Miroir, génie du miroir...

2 nov, 2014
Pour insérer les bâtiments d'ITER dans le paysage, quelle est la marge d'intervention d'un architecte?
miroir
Reflétant les tonalités changeantes des saisons qui passent, l'acier miroir exprimera, selon l'architecte, ''la précision du travail de recherche effectué à l'intérieur des bâtiments''. © ENIA Architectes

Changer leur morphologie ? Impossible : c'est la fonction, scientifique ou industrielle, qui détermine la volumétrie, l'agencement, l'emprise au sol de chaque bâtiment. Parer les constructions d'un revêtement de couleur ? Risqué : ce qui se fond harmonieusement dans le paysage provençal à midi sous le grand soleil de l'été risque de paraître fade et déprimant sous la pluie de novembre.

« La problématique était intéressante, explique Simon Pallubicki, architecte associé au sein du cabinet ENIA, choisi dès 2009 pour réaliser l'habillage de l'installation ITER. En termes de fonctionnalité, de taille, de matériaux, les bâtiments de la plateforme sont très hétérogènes.
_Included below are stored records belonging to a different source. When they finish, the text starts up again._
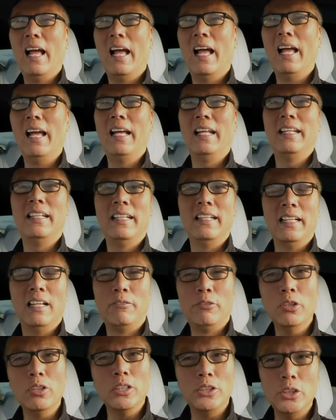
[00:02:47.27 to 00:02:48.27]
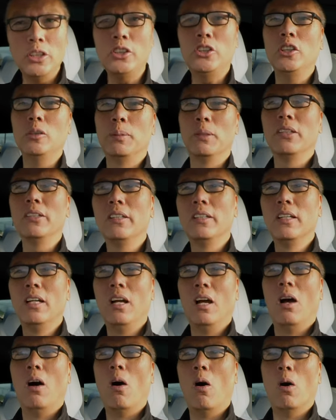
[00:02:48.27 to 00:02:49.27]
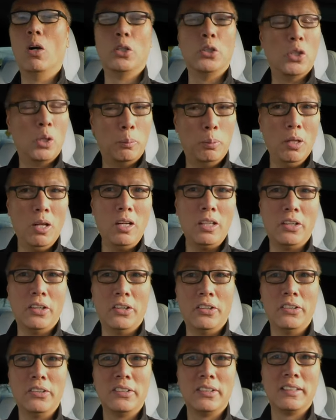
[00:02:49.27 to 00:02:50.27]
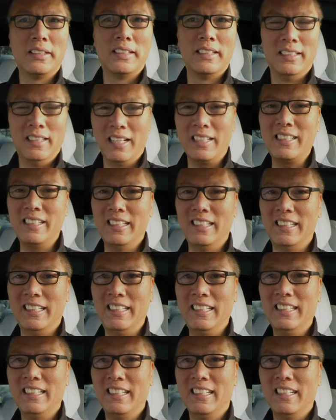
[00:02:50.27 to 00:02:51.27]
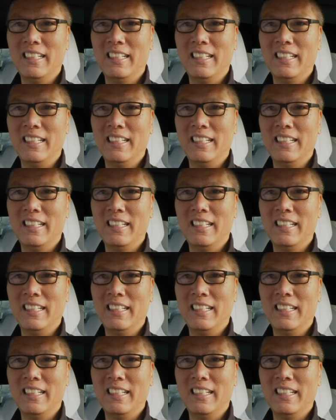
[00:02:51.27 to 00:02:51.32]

And if you're a YouTuber or you're a blogger, luckily,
Les paramètres sur lesquels un architecte peut jouer, comme la régularité ou l'alignement, sont totalement absents. »

Les architectes d'ENIA, un cabinet parisien spécialisé dans les problématiques industrielles, ont dû relever un double défi : comment conférer une unité au « désordre » apparent de la plateforme, et comment l'insérer, de la manière la plus subtile possible, dans le paysage environnant.
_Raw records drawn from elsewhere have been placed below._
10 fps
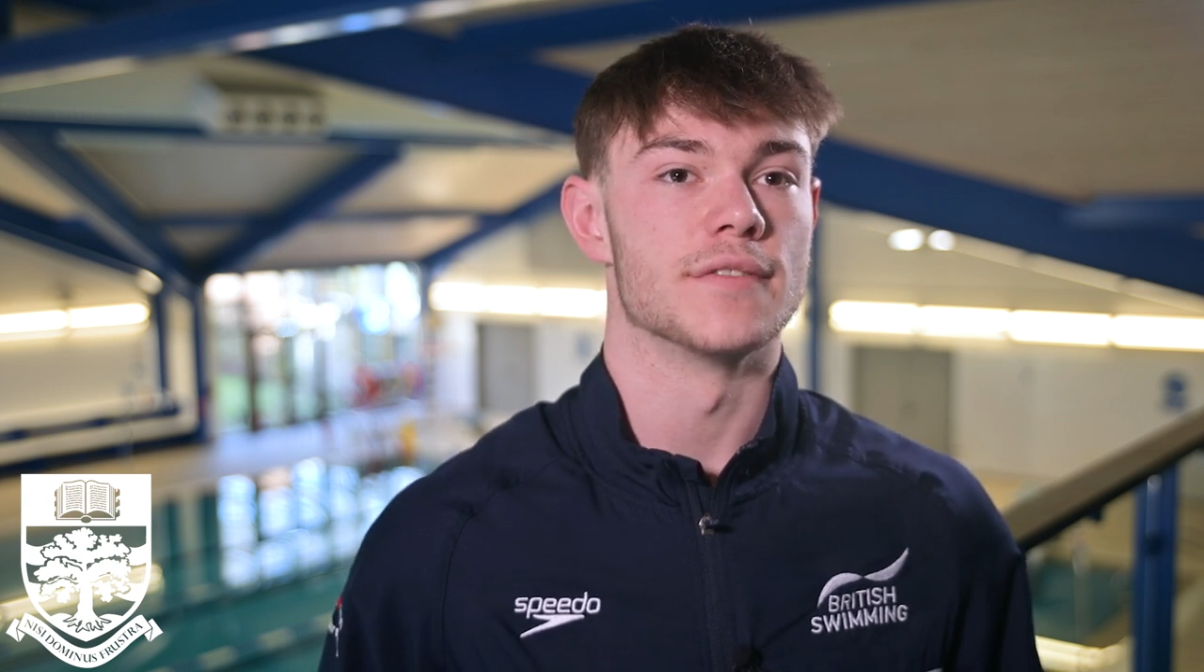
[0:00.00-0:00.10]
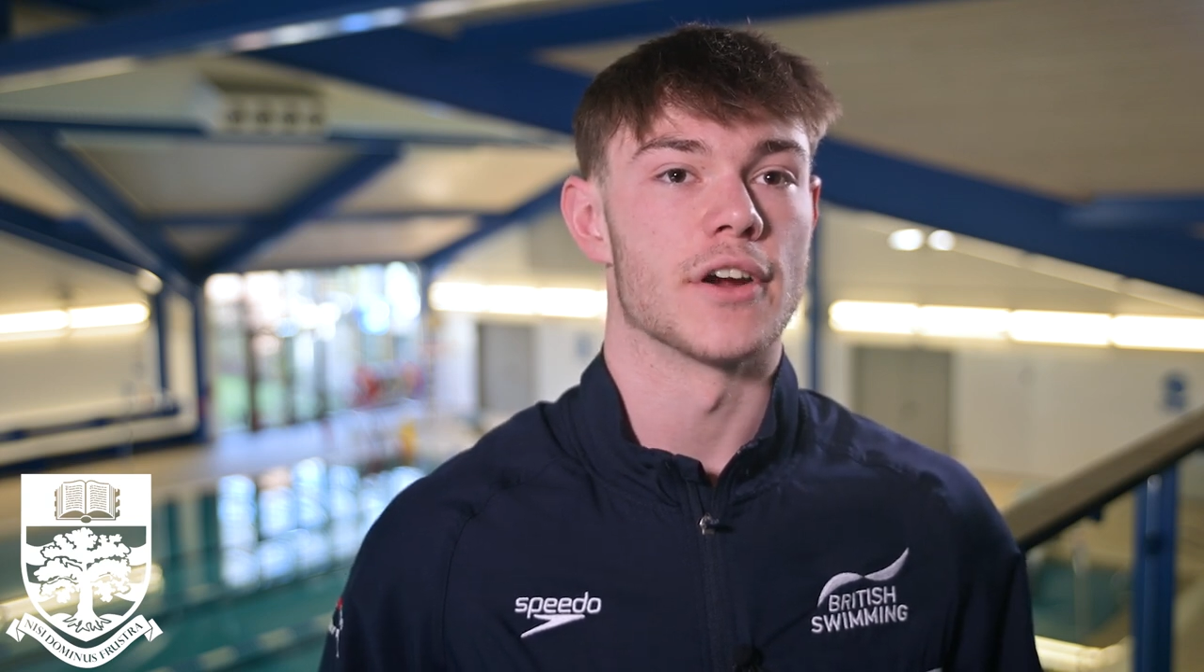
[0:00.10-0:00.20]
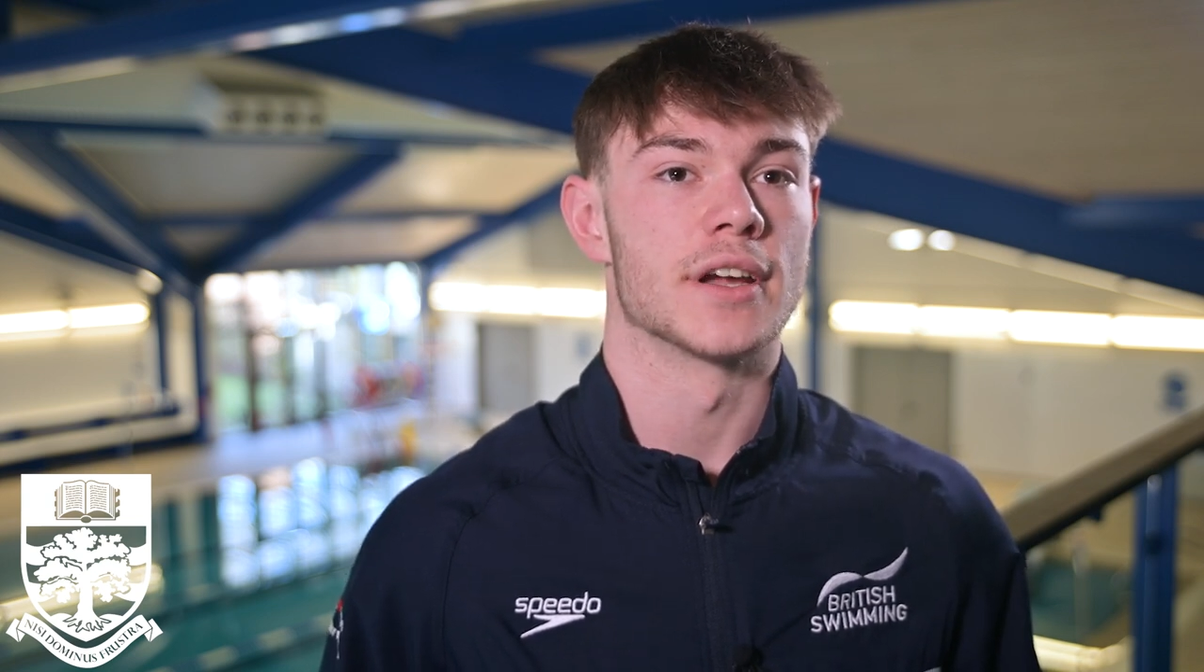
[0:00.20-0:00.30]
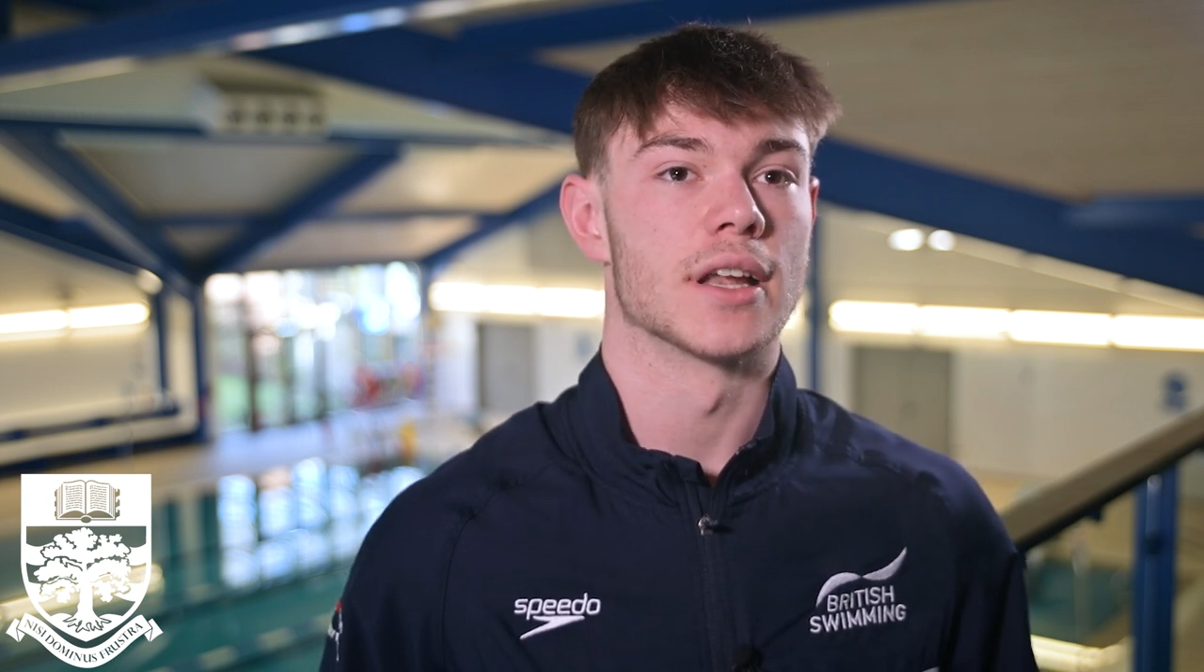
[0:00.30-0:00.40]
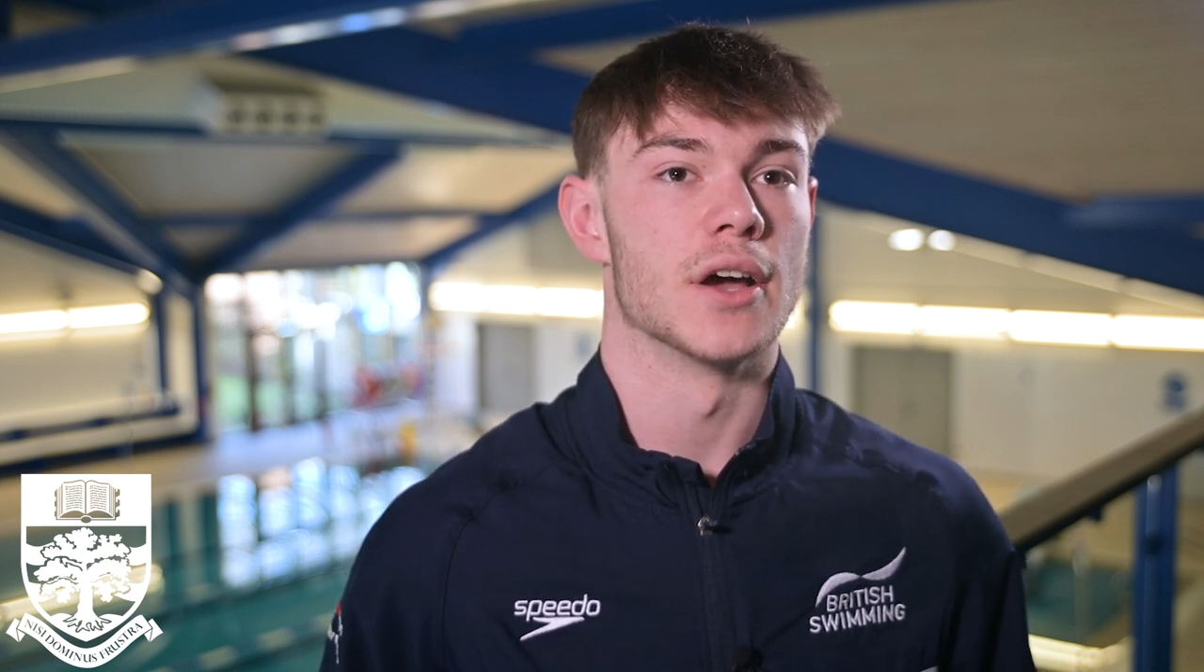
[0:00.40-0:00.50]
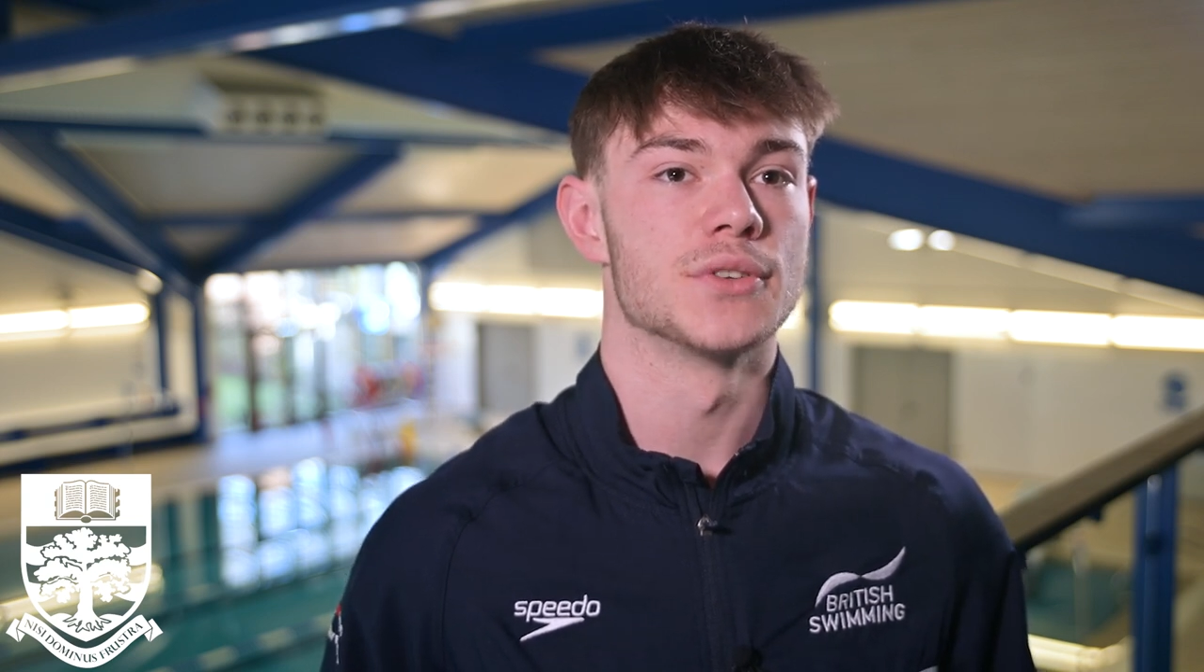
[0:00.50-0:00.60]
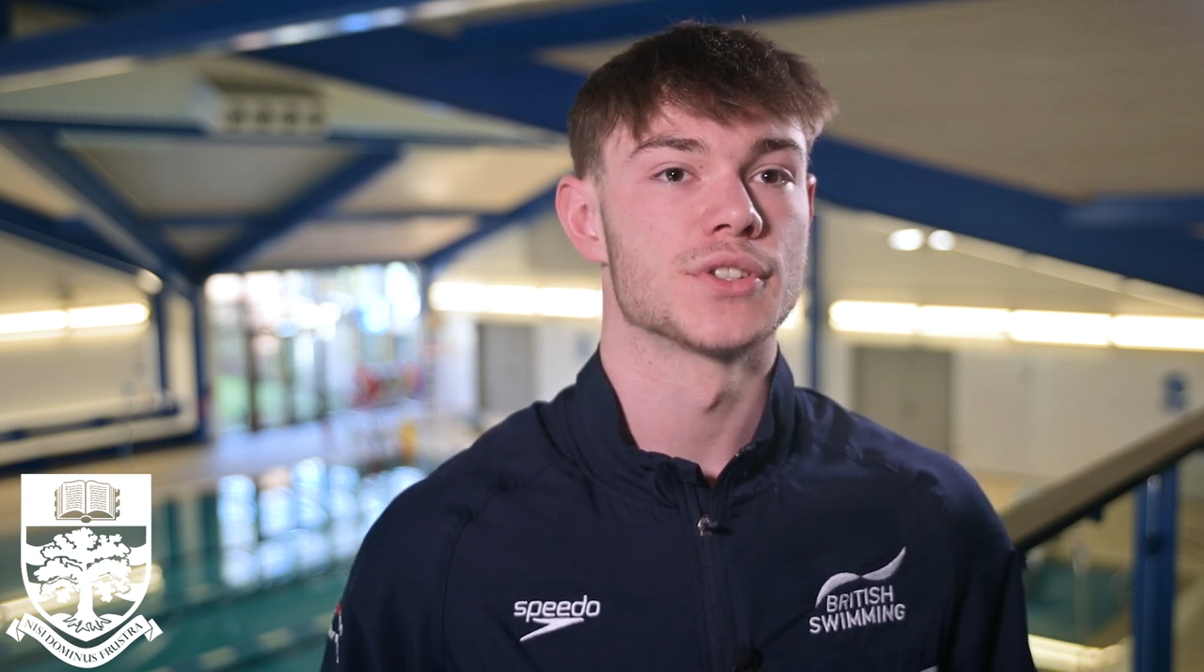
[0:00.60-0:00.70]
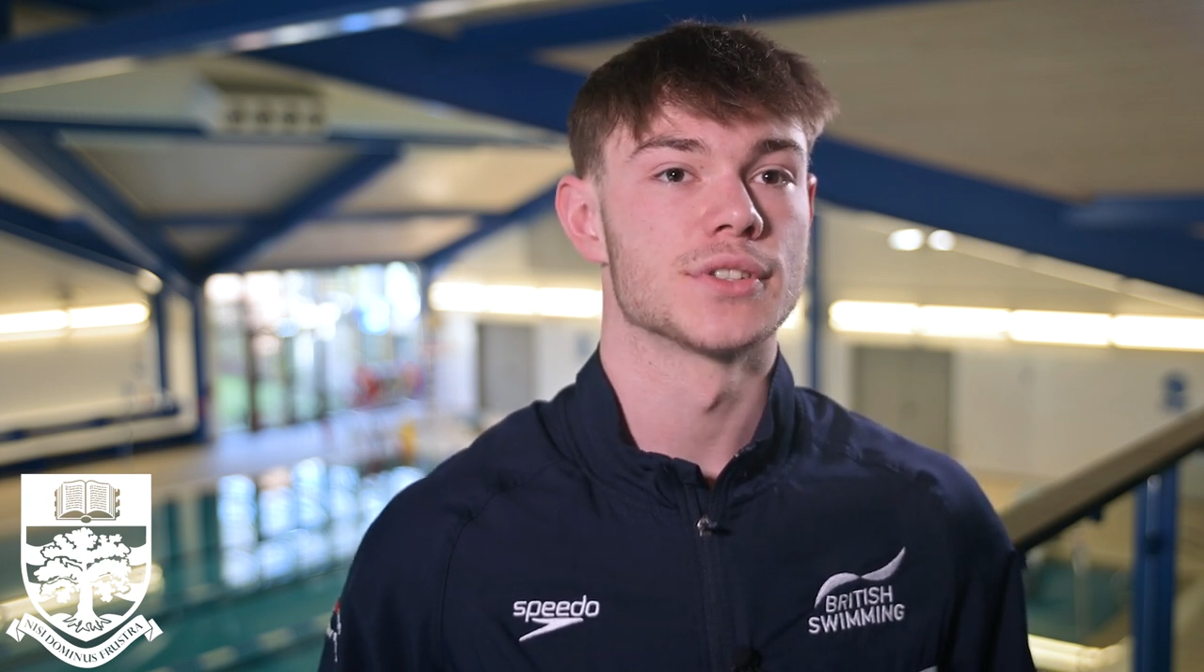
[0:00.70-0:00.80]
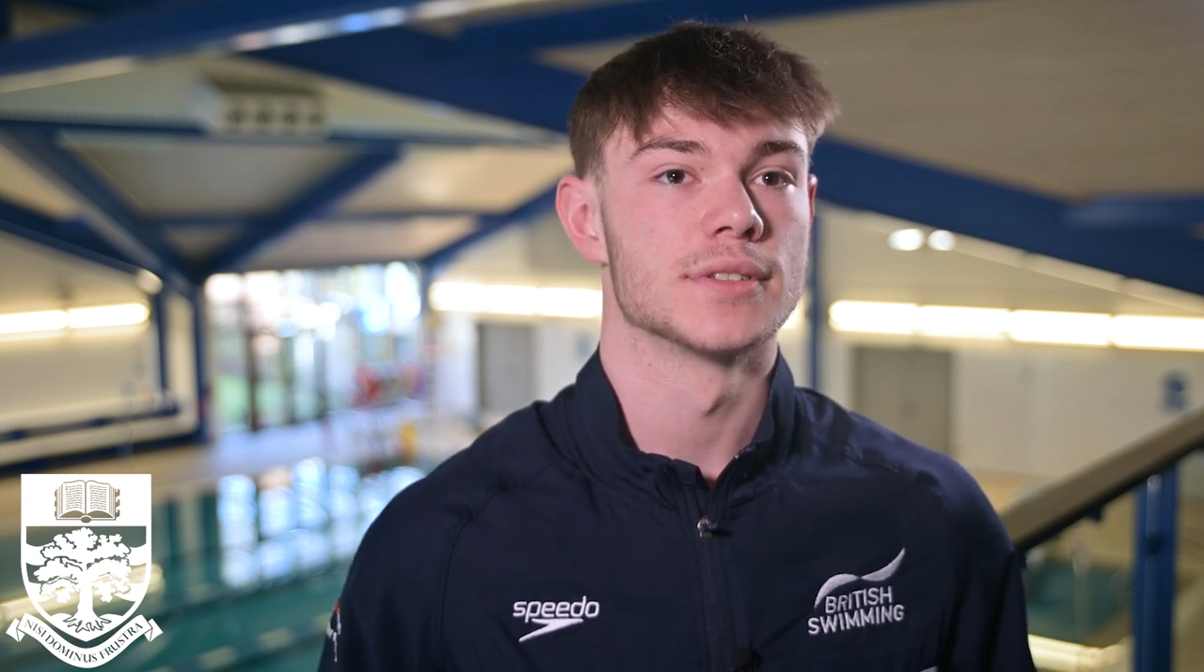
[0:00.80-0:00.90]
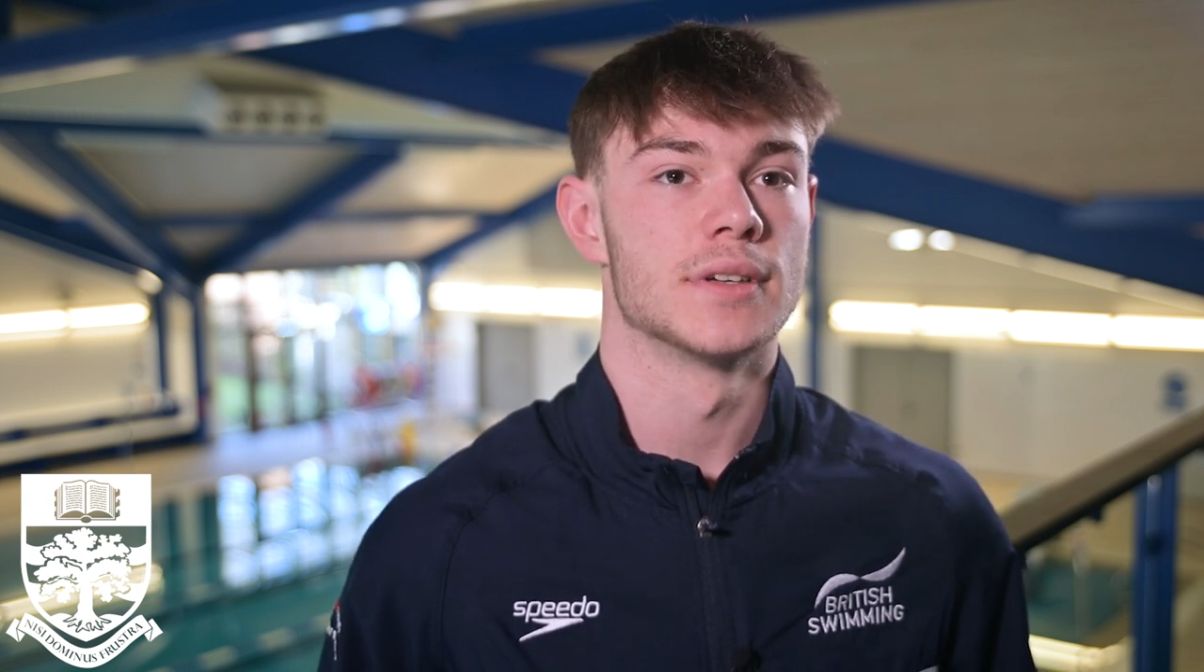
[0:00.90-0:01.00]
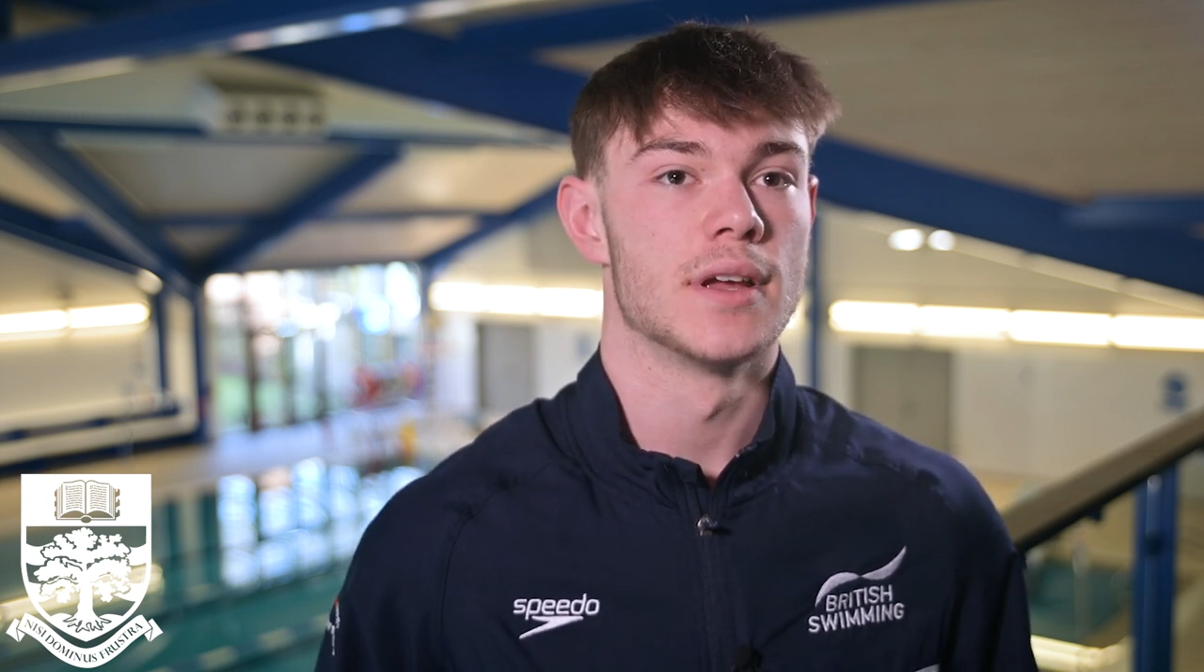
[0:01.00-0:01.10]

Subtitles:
very close.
Conjuguant audace et retenue, la solution proposée — et retenue — consiste à plaquer sur l'ensemble des constructions (à l'exception du Bâtiment de contrôle) un bardage alternant des bandes d'acier poli et de métal laqué gris.

La proportion entre l'acier, poli comme un miroir, et le métal laqué, moins réfléchissant, variera en fonction de l'orientation des bâtiments : 80% de miroir sur les façades orientées est-ouest ; 80% de métal laqué pour les façades nord-sud.

Seul, le Bâtiment de contrôle, « cerveau » de l'installation, bénéficiera d'un traitement 100% miroir.

Reflétant les tonalités changeantes des saisons qui passent, l'acier miroir exprimera également, selon les architectes d'ENIA, « la précision du travail de recherche effectué à l'intérieur des bâtiments. »

L'architecture est affaire de fonctionnalité autant que d'esthétique : l'acier, poli ou laqué, contribuera à une meilleure isolation des façades qu'il recouvre.

Mais quel sera l'impact visuel de cet ensemble de bâtiments dont le plus haut, qui est aussi le plus vaste, culminera à 60 mètres ? Pour l'évaluer, les architectes d'ENIA ont passé des journées entières à parcourir les environs d'ITER, à pied et en voiture, dans un rayon de 40 à 50 kilomètres.

La tentation était grande, expliquent-ils dans leur Notice architecturale et paysagère, de faire d'ITER « une œuvre architecturale complètement autonome ». Car l'installation n'est pas isolée ; elle marque un « point d'orgue » dans le paysage industriel de la vallée de la Durance et elle est naturellement appelée à dialoguer avec son environnement physique et humain.

Il importe donc que les habitants de la vallée et des collines, ses voisins, se l'approprient comme un élément familier et qu'à terme, l'architecture d'ITER « marque positivement leur histoire locale et régionale. »

Il importe également qu'au travers des choix architecturaux, les enjeux d'ITER soient perceptibles par tous. Pour ENIA, la propreté clinique des façades reflétant le ciel changeant et le passage des saisons évoquera cette source d'énergie inépuisable, universellement disponible, sûre et respectueuse de l'environnement à laquelle ITER doit donner accès.